La sua carriera da allenatore è iniziata tre anni dopo il ritiro dal calcio giocato, portandolo a guidare squadre come Fiorentina, Como e Ascoli in Serie A. Agroppi è ricordato anche per la promozione in Serie A con il Pisa di Anconetani. Oltre alla sua carriera sportiva, Agroppi era noto come opinionista televisivo, spesso al centro di polemiche per le sue dichiarazioni schiette e senza peli sulla lingua.

La FIGC ha deciso di commemorare Agroppi con un minuto di raccoglimento nelle partite del prossimo turno di campionato. Tuttavia, il minuto di silenzio inizialmente previsto per le partite della Supercoppa Italiana a Riyad è stato cancellato, una decisione che ha suscitato diverse reazioni.
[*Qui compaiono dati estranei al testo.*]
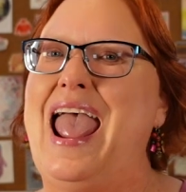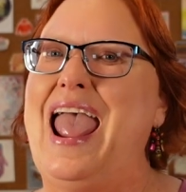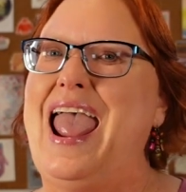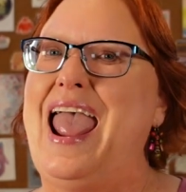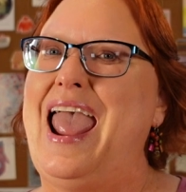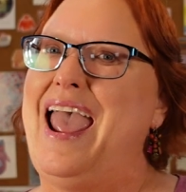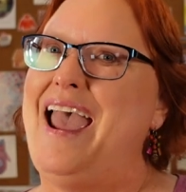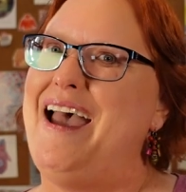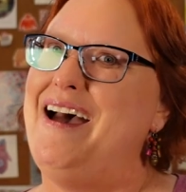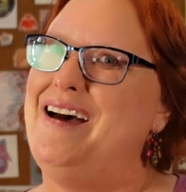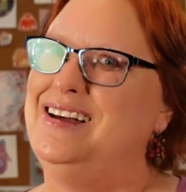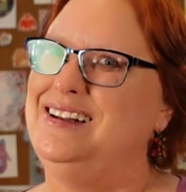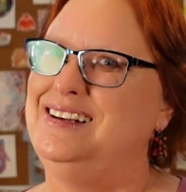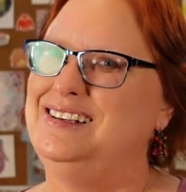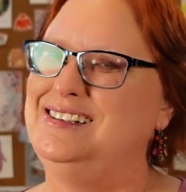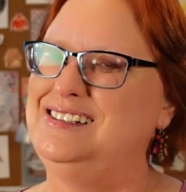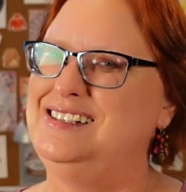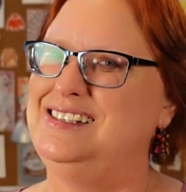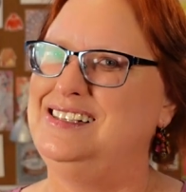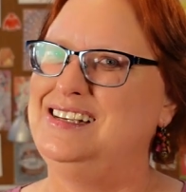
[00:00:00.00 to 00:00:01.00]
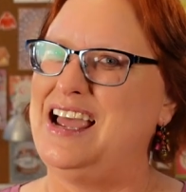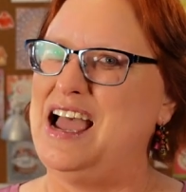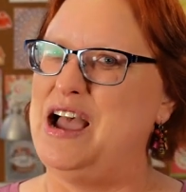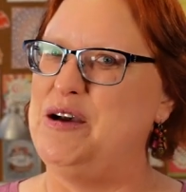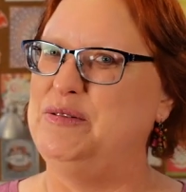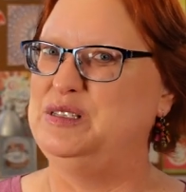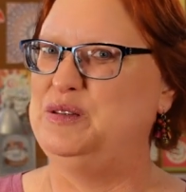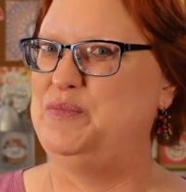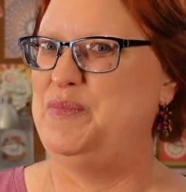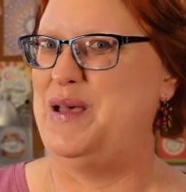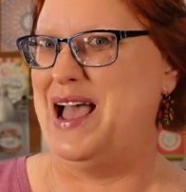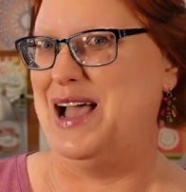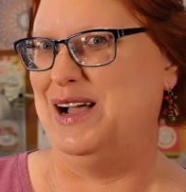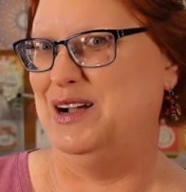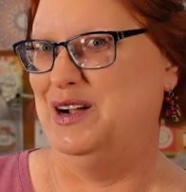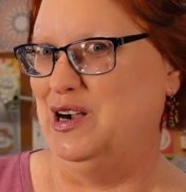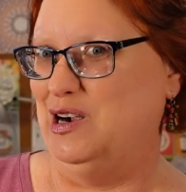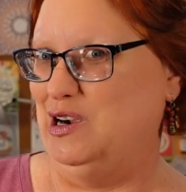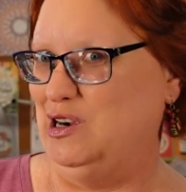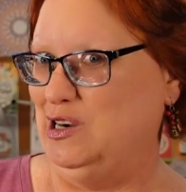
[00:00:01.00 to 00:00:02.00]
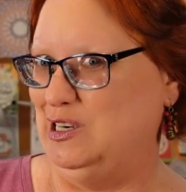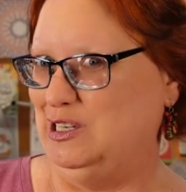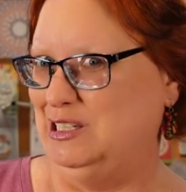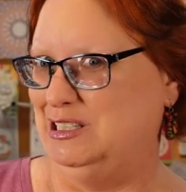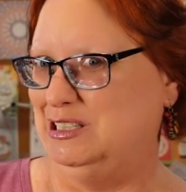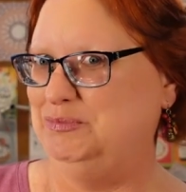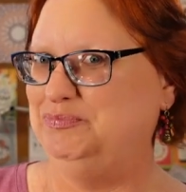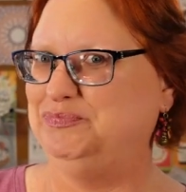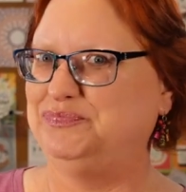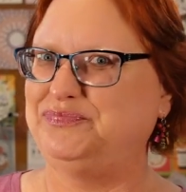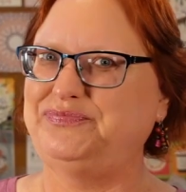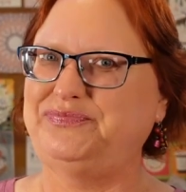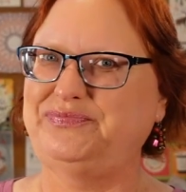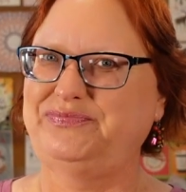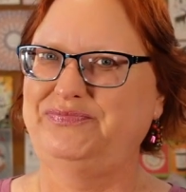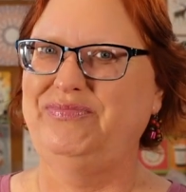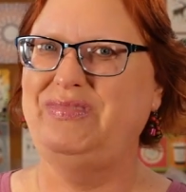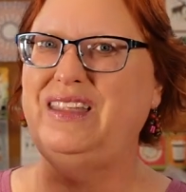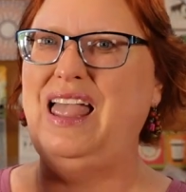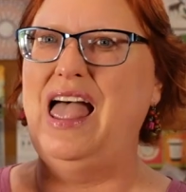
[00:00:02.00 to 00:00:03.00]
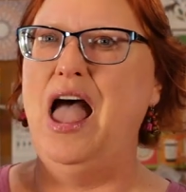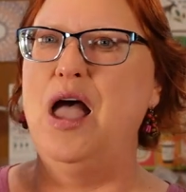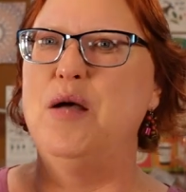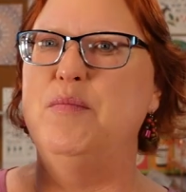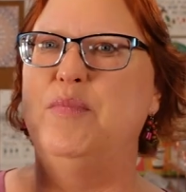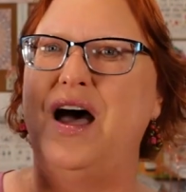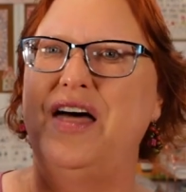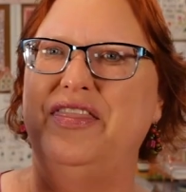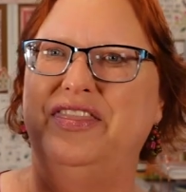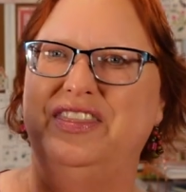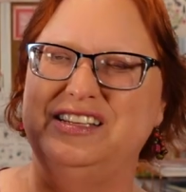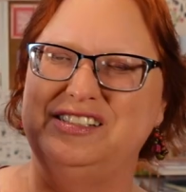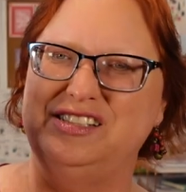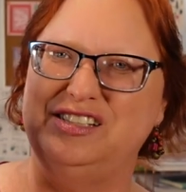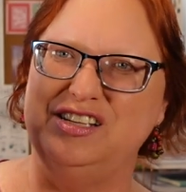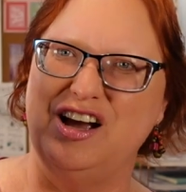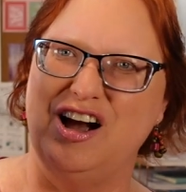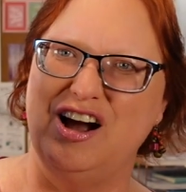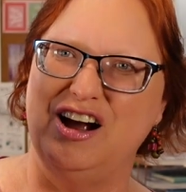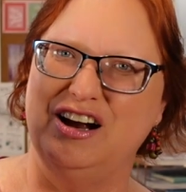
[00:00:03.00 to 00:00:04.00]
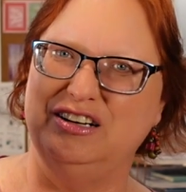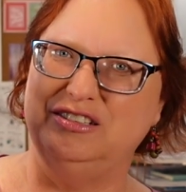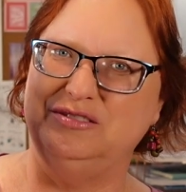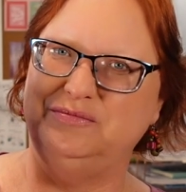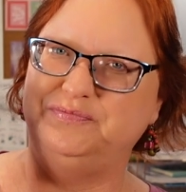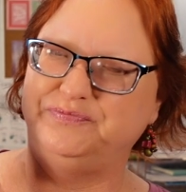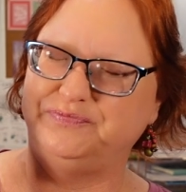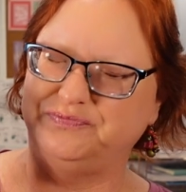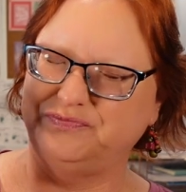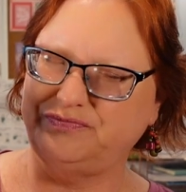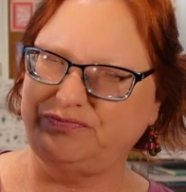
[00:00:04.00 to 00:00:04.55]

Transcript: And I was a bad girl. I bought this yarn.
La Lega Serie A ha espresso il proprio cordoglio, ricordando Agroppi come un centrocampista dotato di grande dinamismo e personalità, capace di scrivere pagine importanti della storia del Torino.

Giancarlo Antognoni, storica bandiera della Fiorentina e oggi dirigente federale, ha voluto ricordare Agroppi, con cui ha condiviso tre importanti vicende della sua carriera calcistica. La prima volta si trovarono da avversari, con Antognoni nella Fiorentina e Agroppi nel Torino.